[Drbd-dev] drbd threads and workqueues: For what is each responsible?

Mon Oct 3 11:52:21 CEST 2016

On Thu, Sep 29, 2016 at 03:34:10PM -0700, Eric Wheeler wrote:
> On Tue, 27 Sep 2016, Lars Ellenberg wrote:
> > On Mon, Sep 26, 2016 at 12:34:18PM -0700, Eric Wheeler wrote:
> > > On Mon, 26 Sep 2016, Lars Ellenberg wrote:
> > > > On Sun, Sep 25, 2016 at 04:47:49PM -0700, Eric Wheeler wrote:
> > > > > Hello all,
> > > > > 
> > > > > Would someone kindly point me at documentation or help me summarize the 
> > > > > kernel thread and workqueues used by each DRBD resource?
> > > > > 
> > > > > These are the ones I've found, please correct or add to my annotations as 
> > > > > necessary to get a better understanding of the internal data flow:
> > > > > 
> > > > > drbd_submit (workqueue, device->submit.wq):
> > > > >   The workqueue that handles new read/write requests from the block layer, 
> > > > >   updates the AL as necessary, sends IO to the peer (or remote-reads if 
> > > > >   diskless).  Does this thread write blocklayer-submitted IO to the 
> > > > >   backing device, too, or just metadata writes?
> > > > > 
> > > > > 
> > > > > drbd_receiver (thread, connection->receiver):
> > > > >   The connection handling thread.  Does this thread do anything besides 
> > > > >   make sure the connection is up and handle cleanup on disconnect?
> > > > >   
> > > > >   It looks like drbd_submit_peer_request is called several times from 
> > > > >   drbd_receiver.c, but is any disk IO performed by this thread?
> > > > > 
> > > > > 
> > > > > drbd_worker (thread, connection->worker):
> > > > >   The thread that does drbd work which is not directly related to IO 
> > > > >   passed in by the block layer; action based on the work bits from 
> > > > >   device->flags such as:
> > > > > 	do_md_sync, update_on_disk_bitmap, go_diskless, drbd_ldev_destroy, do_start_resync 
> > > > >   Do metadata updates happen through this thread via 
> > > > >   do_md_sync/update_on_disk_bitmap, or are they passed off to another 
> > > > >   thread for writes?  Is any blocklayer-submitted IO submitted by this 
> > > > >   thread?
> > > > > 
> > > > > 
> > > > > drbd_ack_receiver (thread, connection->ack_receiver):
> > > > >   Thread that receives all ACK types from the peer node.  
> > > > >   Does this thread perform any disk IO?  What kind?
> > > > > 
> > > > > 
> > > > > drbd_ack_sender (workqueue, connection->ack_sender):
> > > > >   Thread that sends ACKs to the peer node.
> > > > >   Does this thread perform any disk IO?  What kind?
> > > > 
> > > > 
> > > > May I ask what you are doing?
> > > > It may help if I'm aware of your goals.
> > > 
> > > Definitely!  There are several goals: 
> > > 
> > >   1. I would like to configure IO priority for metadata separately from 
> > >      actual queued IO from the block layer (via ionice).

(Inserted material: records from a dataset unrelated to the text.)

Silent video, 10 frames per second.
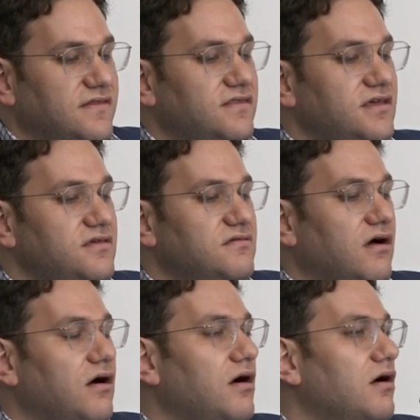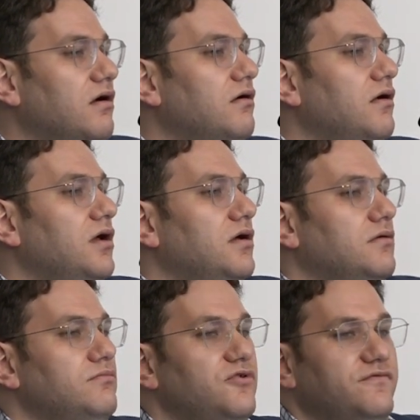and these are
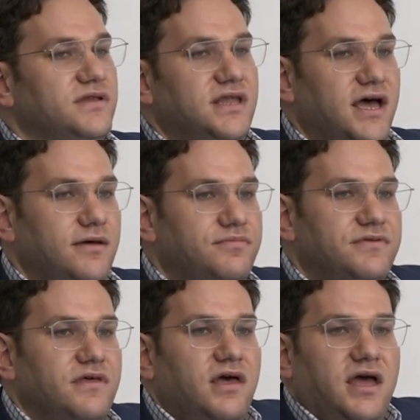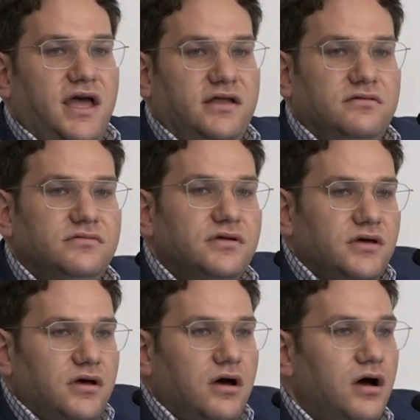movement types and
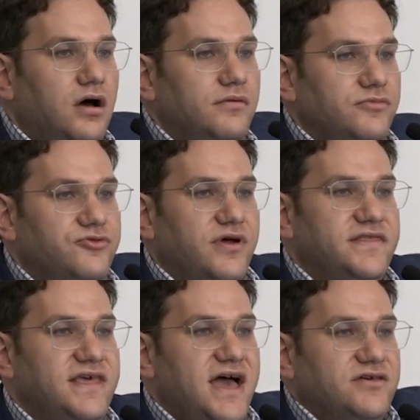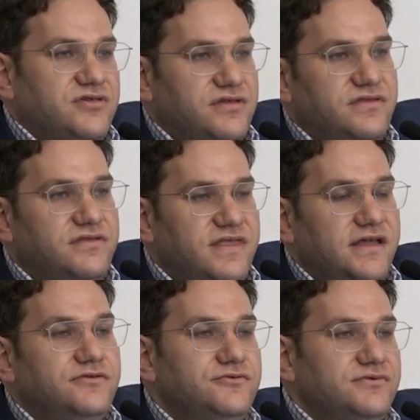transactions
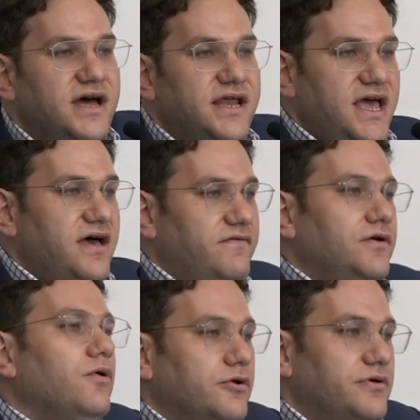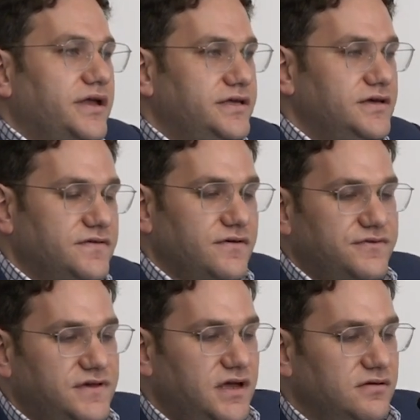that do not have an order ID
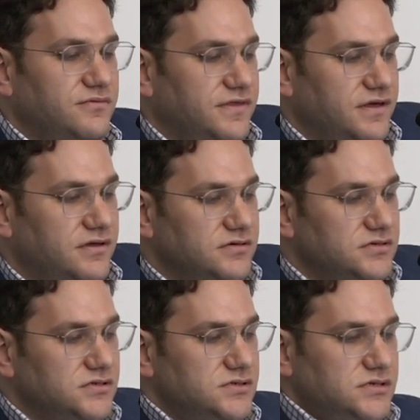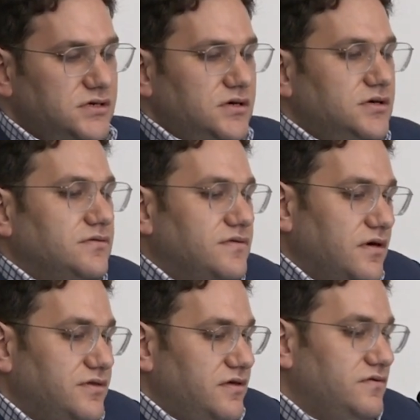associated with it,
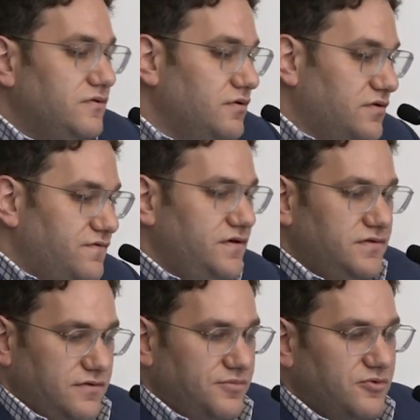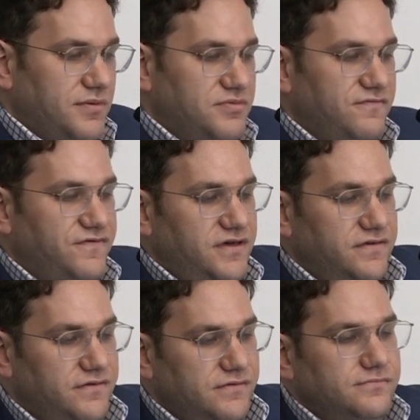such as storage fees, subscription fees,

If the IO is 
> > >      separated nicely per pid, then I can ionice.  Prioritizing the md IO 
> > >      above request IO should increase fairness between DRBD volumes.  
> > >      Secondarily, I'm working on cache hinting for bcache based on the 
> > >      bio's ioprio and I would like to hint that any metadata IO to be 
> > >      cached.
> > > 
> > >   2. I would like to set the latency-sensitive pids as round-robin RT 
> > >      through `chrt -r` so they be first off the running queue.  For 
> > >      example, I would think ACKs should be sent/received/serviced as fast 
> > >      as possible to prevent the send/receive buffer from filling up on a 
> > >      busy system without increasing the buffer size and adding buffer 
> > >      latency.  This is probably most useful for proto C, least for A.
> > > 
> > >      If the request path is separated from the IO path into two processes, 
> > >      then increasing the new request handling thread priority could reduce 
> > >      latency on compute-heavy systems when the run queue is congested. 
> > >      Thus, the submitting process can send its (async?) request and get 
> > >      back to computing with minimal delay for making the actual request.  
> > >      IO may then complete at its leisure.
> > > 
> > >   3. For multi-socket installations, sometimes the network card is tied to 
> > >      a separate socket than the HBA.  I would like to set affinity per 
> > >      drbd pid (in the same resource) such that network IO lives on the 
> > >      network socket and block IO lives on the HBA socket---at least to the 
> > >      extent possible as threads function currently.
> > > 
> > >   4. If possible, I would like to reduce priority for resync and verify 
> > >      reads (and maybe resync writes if it doesn't congest the normal 
> > >      request write path).  This might require a configurable ioprio option 
> > >      to make drbd tag bio's with the configured ioprio before 
> > >      drbd_generic_make_request---but it would be neat if this is possible 
> > >      by changing the ioprio of the associated drbd resource pid.  
> > >      (Looking at the code though, I think the receiver/worker threads 
> > >      handle verifies I can't selectively choose the ioprio simply by 
> > >      flagging ioprio of the pid.)
> > > 
> > >   5. General documentation.  It might help a developer in the future to 
> > >      have a reference for the threads' purposes and general data flow 
> > >      between the threads.
> > 
> > 
> > Thanks.
> > 
> > 
> > Block IO reaches drbd in drbd_make_request(), __drbd_make_request(),
> > then proceeds to drbd_request_prepare(), and (if possible[*]) is
> > submitted directly, still within the same context,
> > via drbd_send_and_submit().
> > 
> > This is the "normal" path: local IO submission happens within the
> > context of the original submitter.
> 
> Interesting, that makes sense. So if I wish to affect the IO priority 
> (ionice) of the bio, then I need to modify the calling process since 
> updating the DRBD pids will have no direct effect on "normal" traffic?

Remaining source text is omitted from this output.